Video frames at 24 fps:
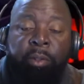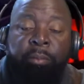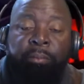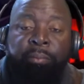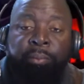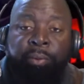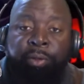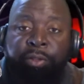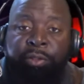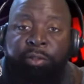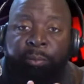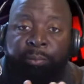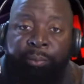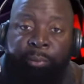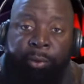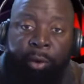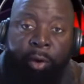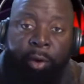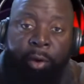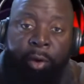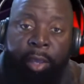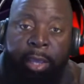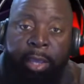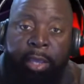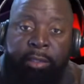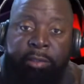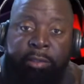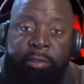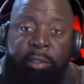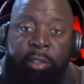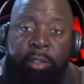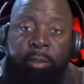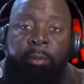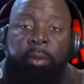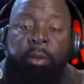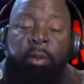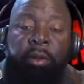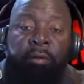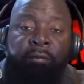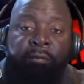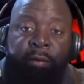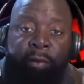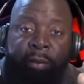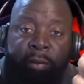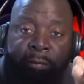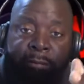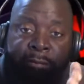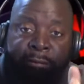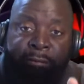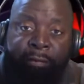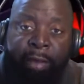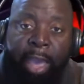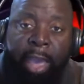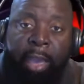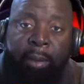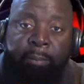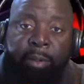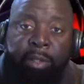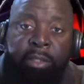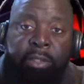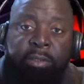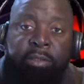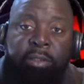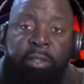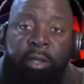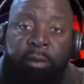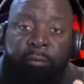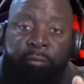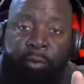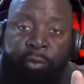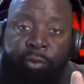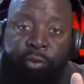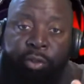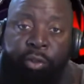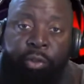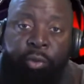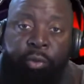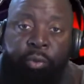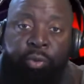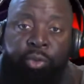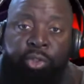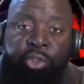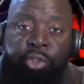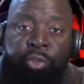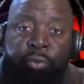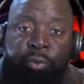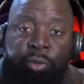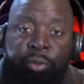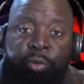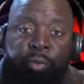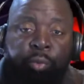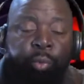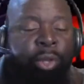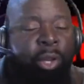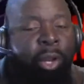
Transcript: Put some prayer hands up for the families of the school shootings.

───

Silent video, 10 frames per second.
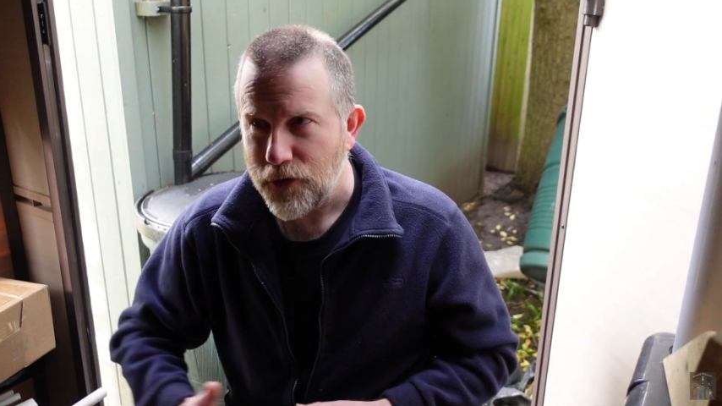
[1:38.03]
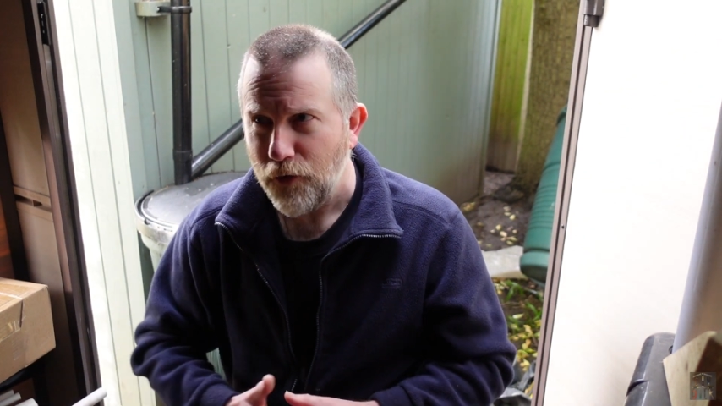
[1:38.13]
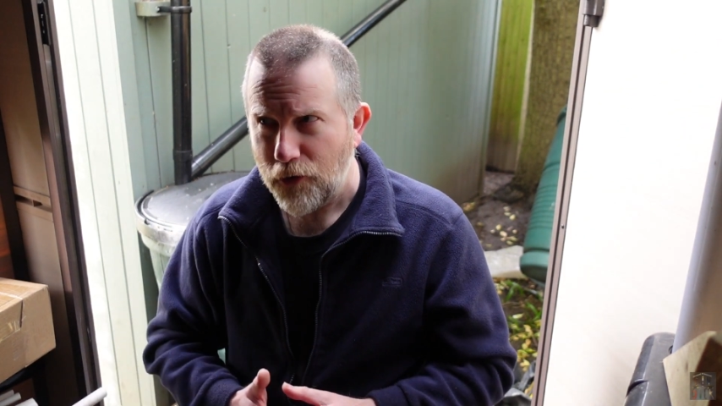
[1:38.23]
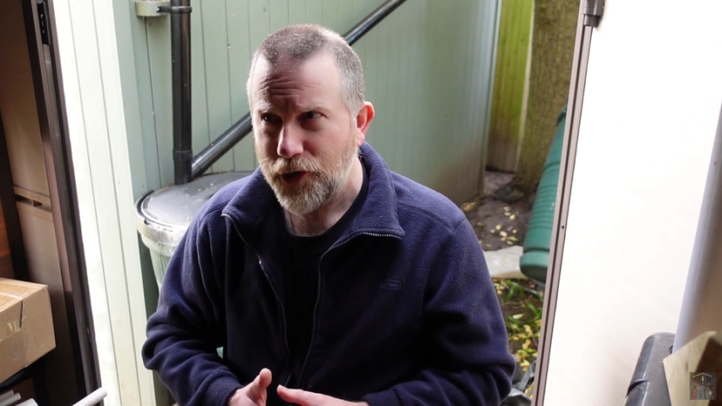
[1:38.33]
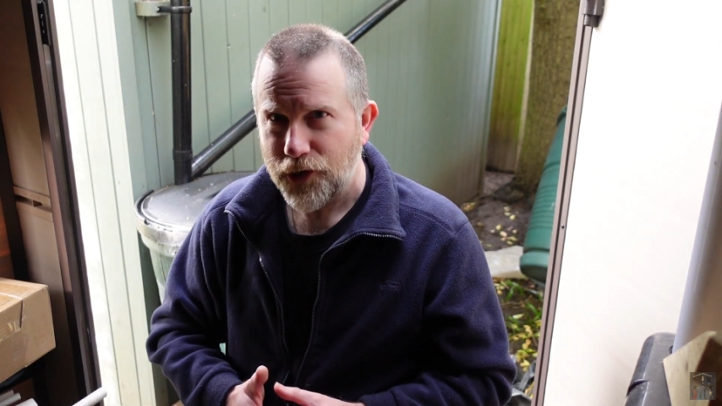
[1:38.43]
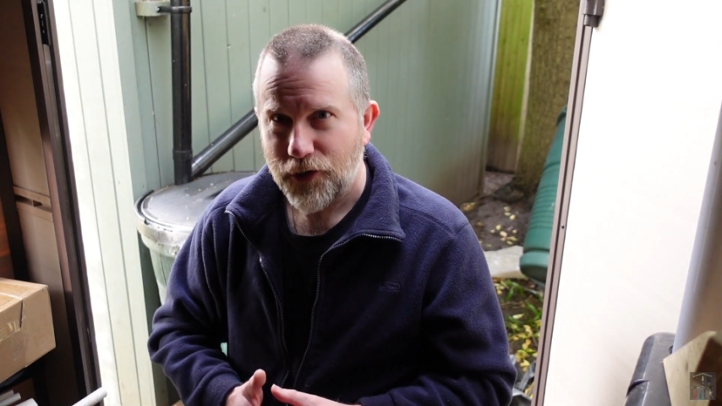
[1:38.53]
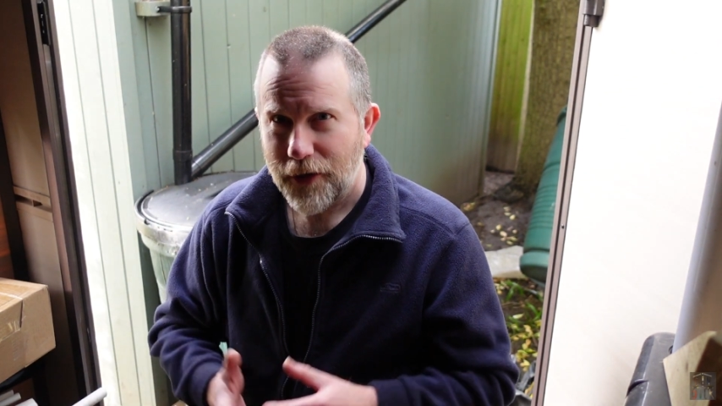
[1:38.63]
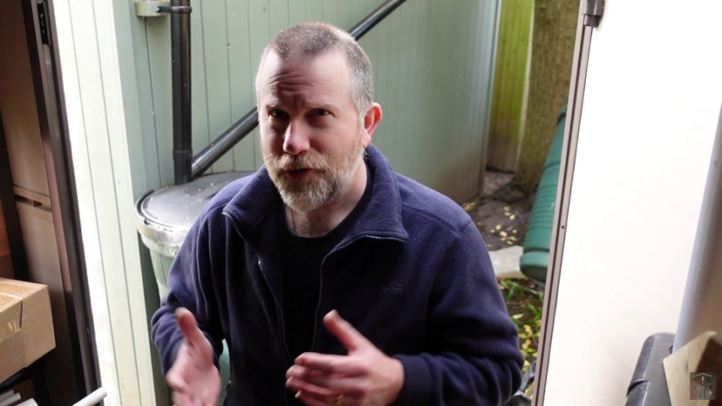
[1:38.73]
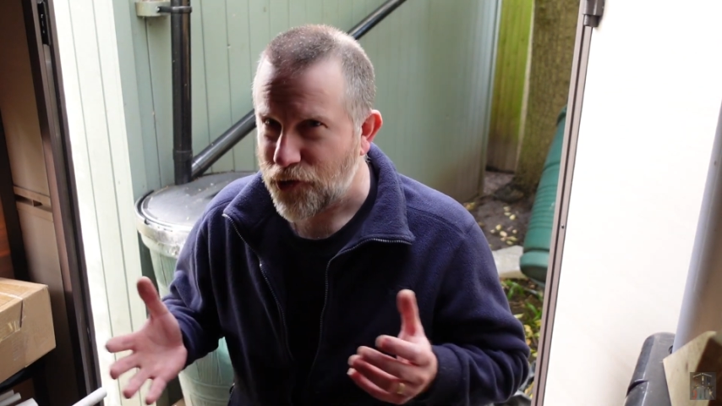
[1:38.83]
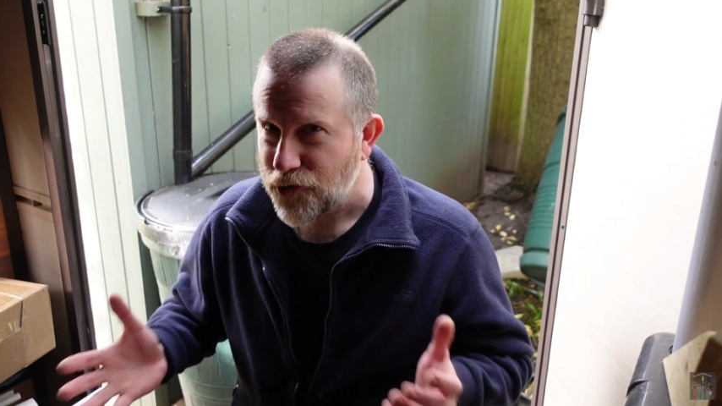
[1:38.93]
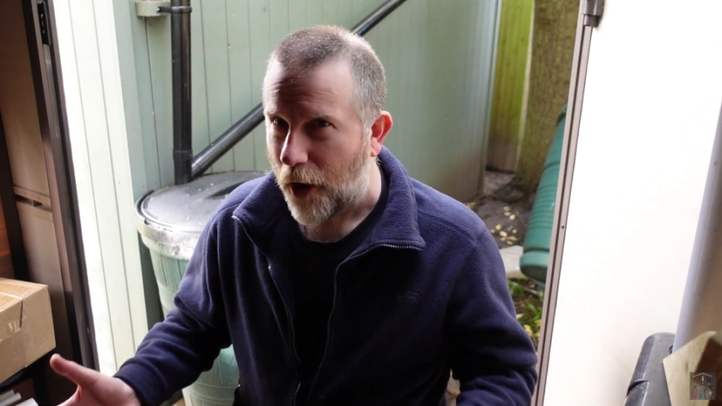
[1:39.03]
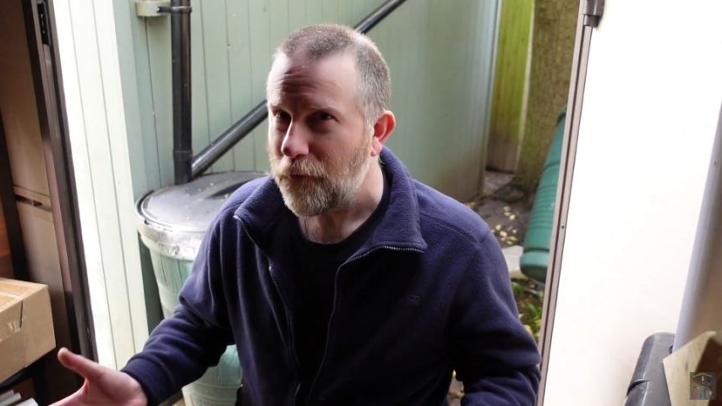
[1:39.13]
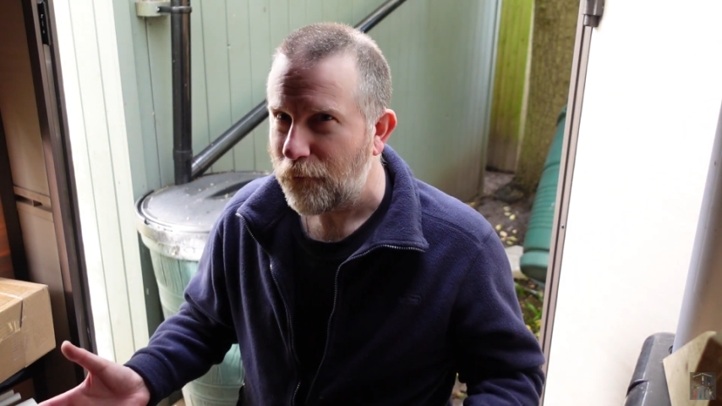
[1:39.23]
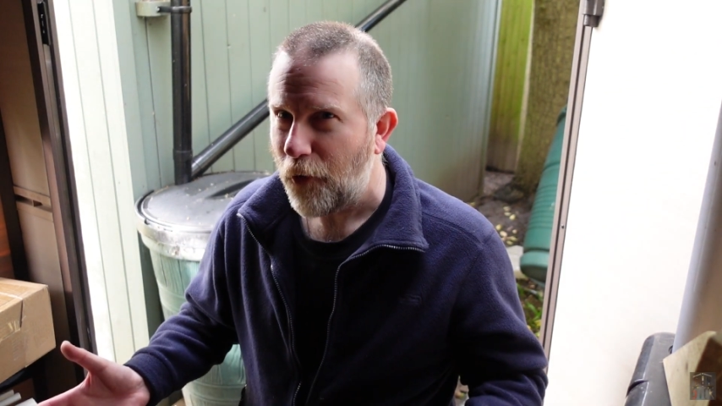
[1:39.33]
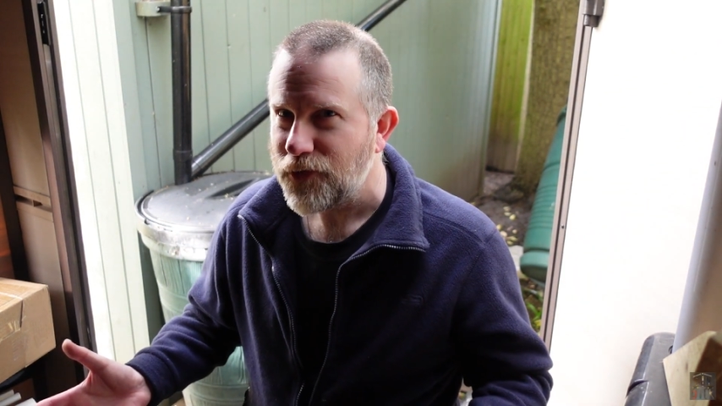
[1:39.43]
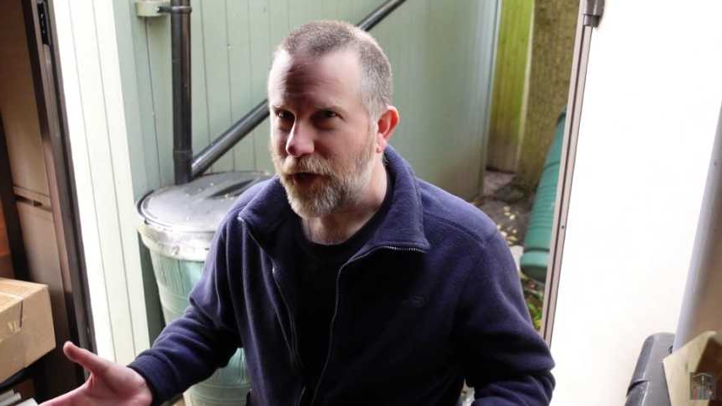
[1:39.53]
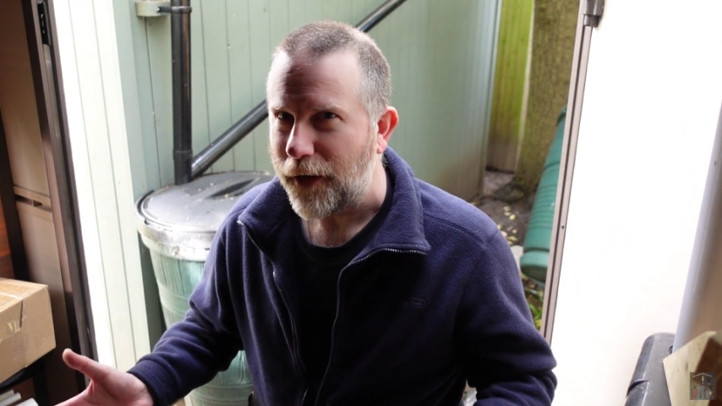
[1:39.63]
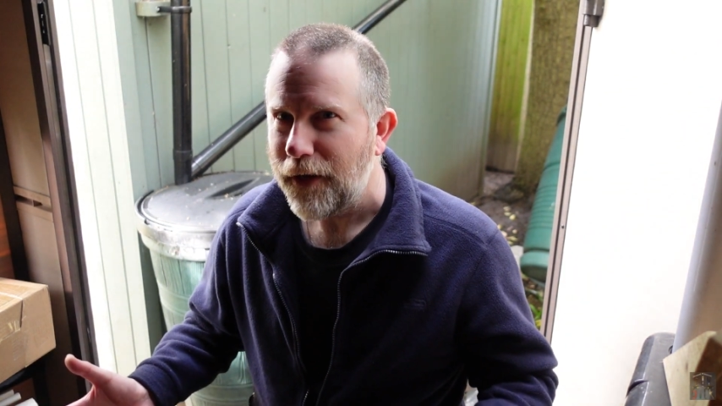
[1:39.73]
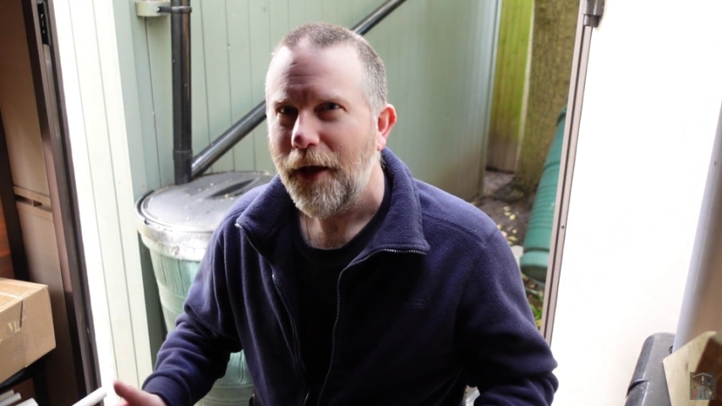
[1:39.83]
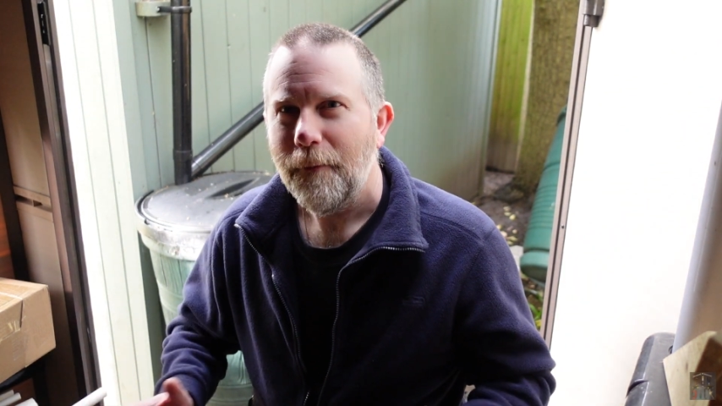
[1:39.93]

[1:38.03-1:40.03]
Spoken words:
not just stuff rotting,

───

Exercise instructions: Extract every line of the records above that contains the word "frames".

Task output:
Video frames at 24 fps:
Silent video, 10 frames per second.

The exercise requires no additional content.